Die Genehmigungsfreistellung entbindet nicht von der Verpflichtung, sämtliche öffentlich-rechtlichen Vorschriften einzuhalten. Eine bauaufsichtliche Prüfung findet jedoch nicht statt.
Genehmigungsfreistellung nach § 64 HBO
Die Errichtung, Änderung oder Nutzungsänderung eines Gebäudes ist nach § 64 HBO genehmigungsfreigestellt, wenn es kein Sonderbau ist und
- das Vorhaben im Geltungsbereich eines qualifizierten oder vorhabenbezogenen Bebauungsplans liegt,
- es den Festsetzungen des Bebauungsplans entspricht, d.h. keiner Ausnahme oder Befreiung bedarf,
- die Erschließung gesichert ist,
- keine Abweichungen von Vorschriften der HBO erforderlich sind und
- die Stadt nicht die Durchführung eines Baugenehmigungsverfahrens verlangt oder eine vorläufige Untersagung beantragt.

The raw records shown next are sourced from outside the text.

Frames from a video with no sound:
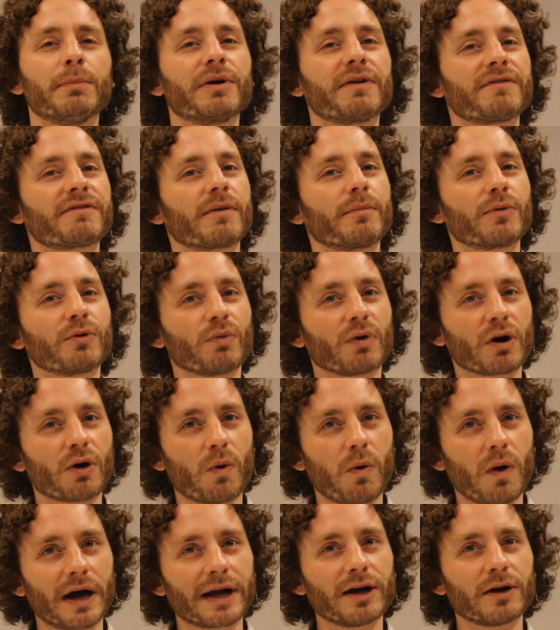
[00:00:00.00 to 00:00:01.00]
but from a
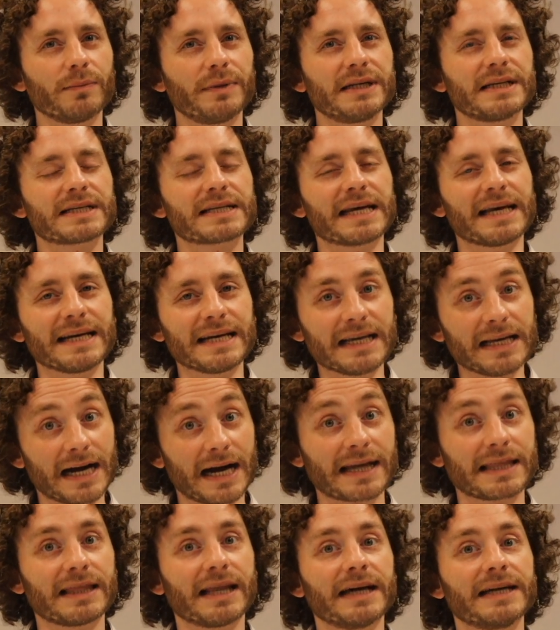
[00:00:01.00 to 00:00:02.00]
requirements and
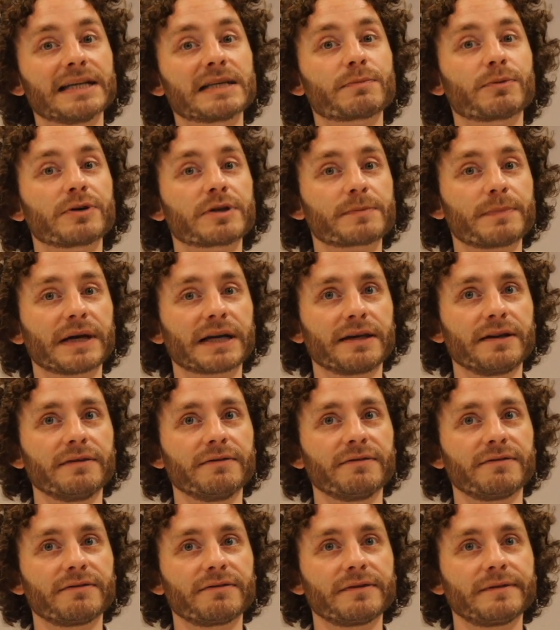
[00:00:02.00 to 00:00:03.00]
guidelines
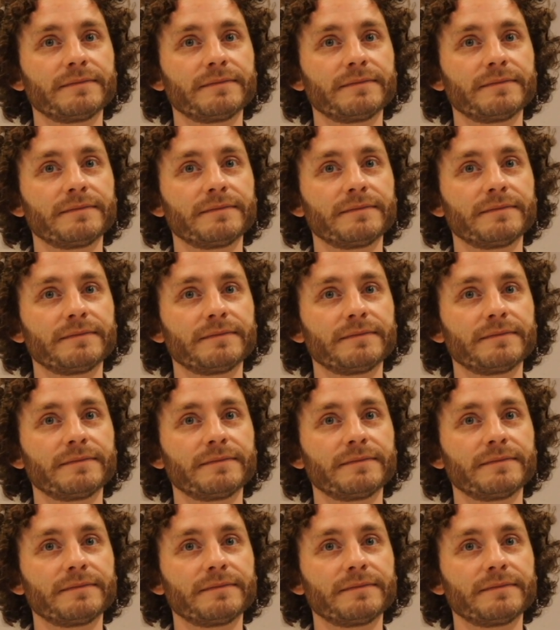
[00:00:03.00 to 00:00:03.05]
perspective.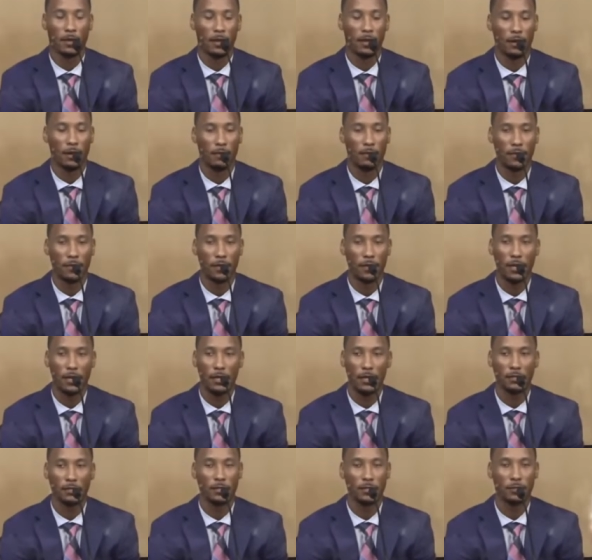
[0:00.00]
After that,
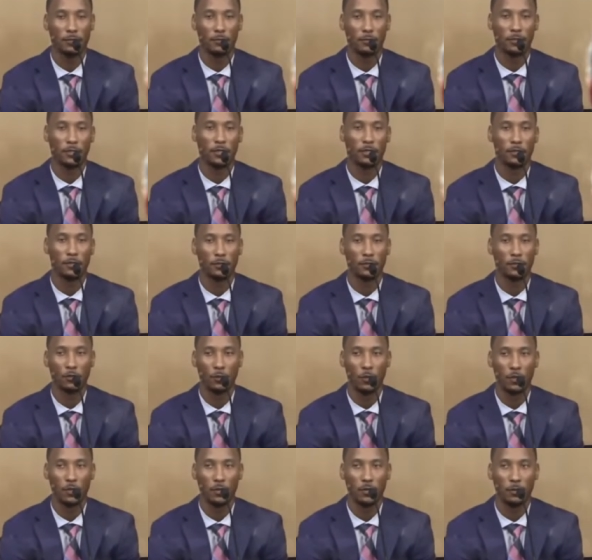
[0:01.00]
she was still
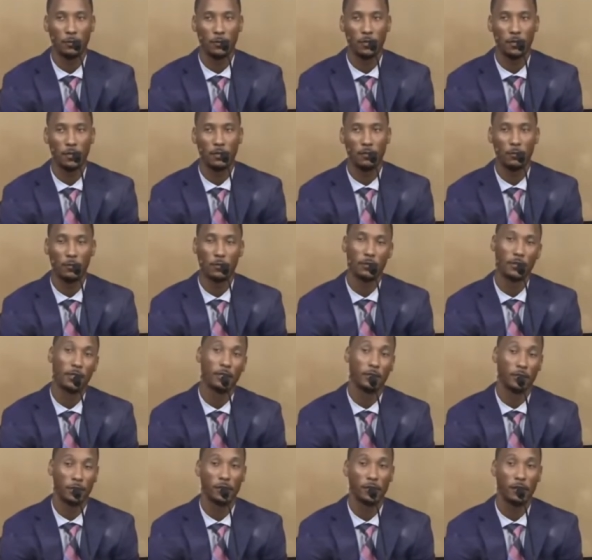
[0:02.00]
swinging on me. Well,
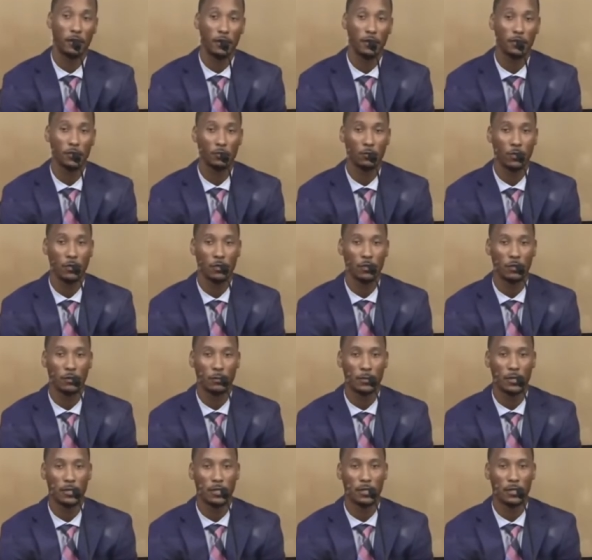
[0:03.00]
she started swinging on me,
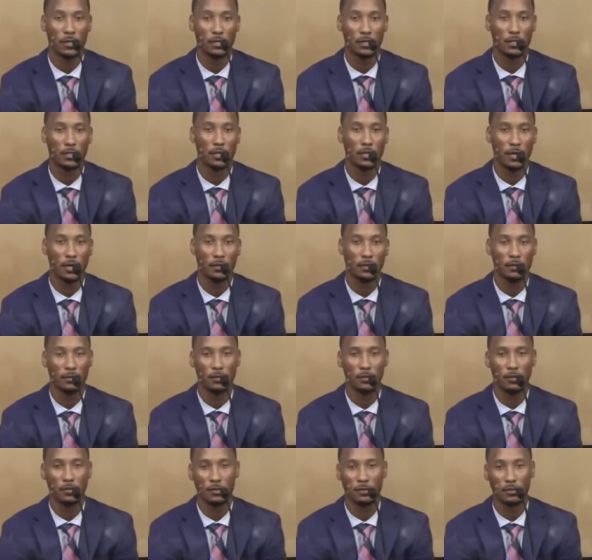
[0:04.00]
and then she like
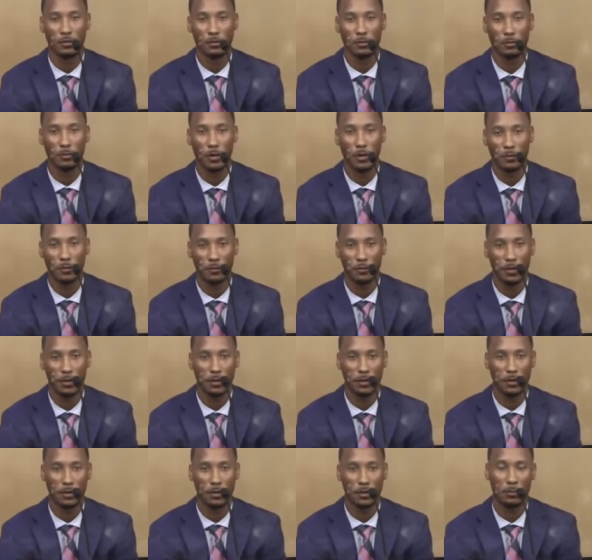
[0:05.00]
took the bottle
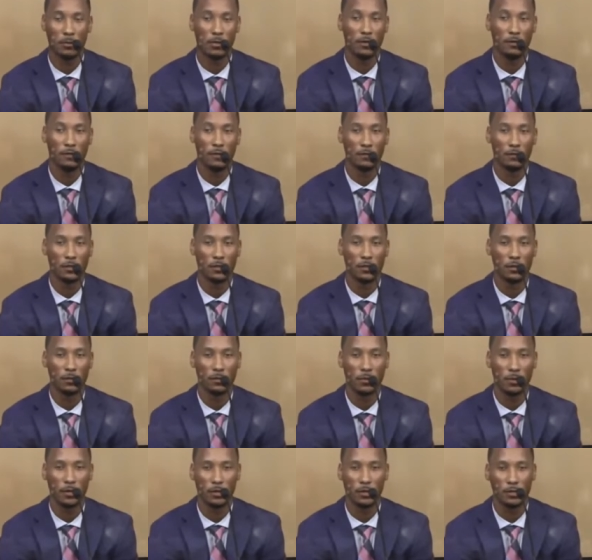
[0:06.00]
that I believe it was in her
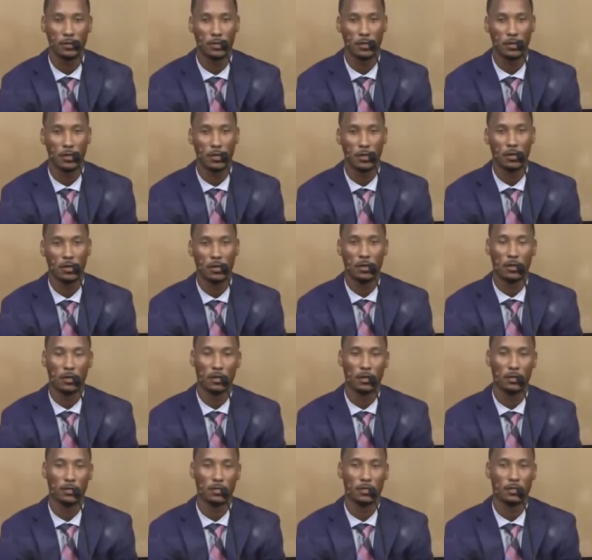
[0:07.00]
purse,
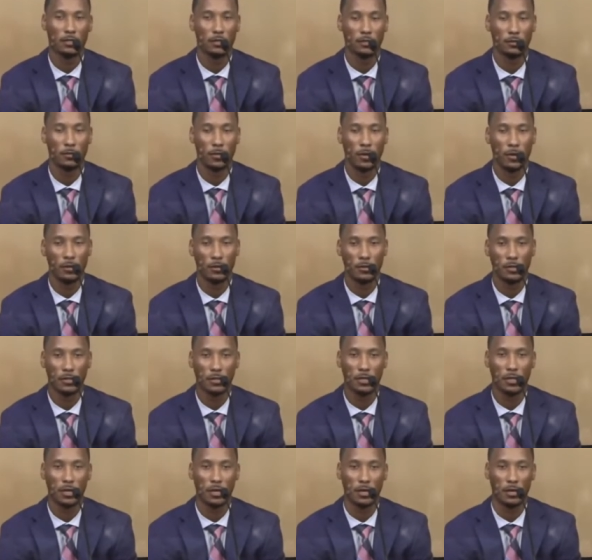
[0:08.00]
and she took the bottle and she
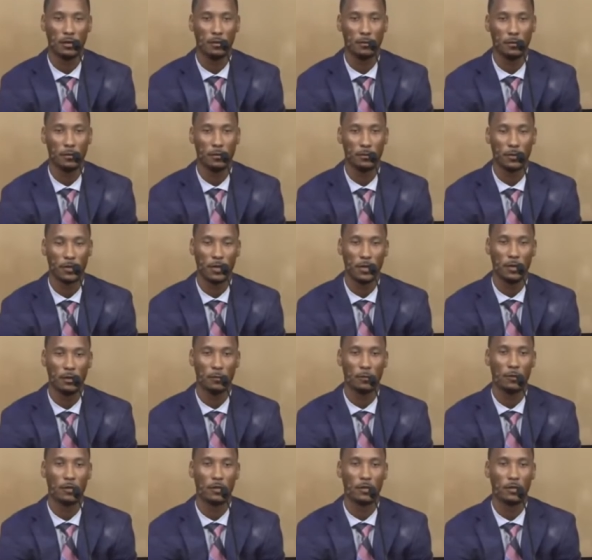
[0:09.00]
like hit me on my head
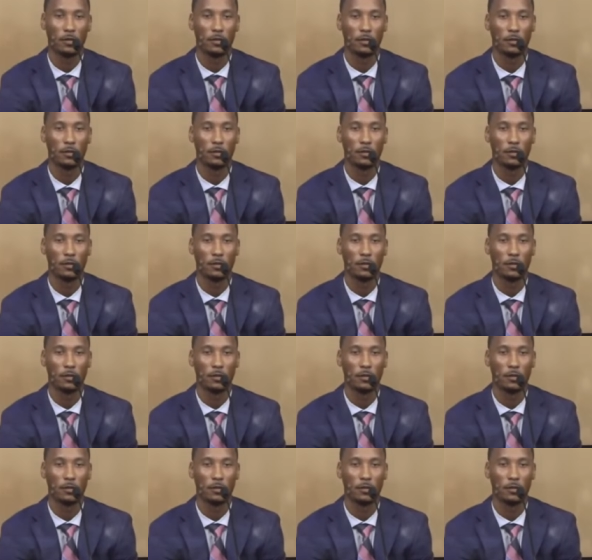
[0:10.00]
with it.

Die Regelung gilt unter bestimmten Voraussetzungen ebenfalls für die Änderung und Nutzungsänderung von Dachgeschossen zu Wohnzwecken, einschließlich der Errichtung von Dachgauben, auch wenn das Grundstück nicht im Geltungsbereich eines Bebauungsplans liegt.
Erweiterte Genehmigungsfreistellung nach § 64a HBO
Bis zum 31.12.2030 kann die Genehmigungsfreistellung auch für die Errichtung von Wohngebäuden im unbeplanten Innenbereich nach § 34 Baugesetzbuch (BauGB) genutzt werden, wenn insbesondere
- die Erschließung gesichert ist,
- bauordnungsrechtliche Abweichungen nicht erforderlich sind und
- die Stadt nicht die Durchführung eines Baugenehmigungsverfahrens verlangt oder eine vorläufige Untersagung beantragt.
Maßgeblich für die befristete Regelung ist der Zeitpunkt, zu dem die erforderlichen Bauvorlagen eingereicht werden.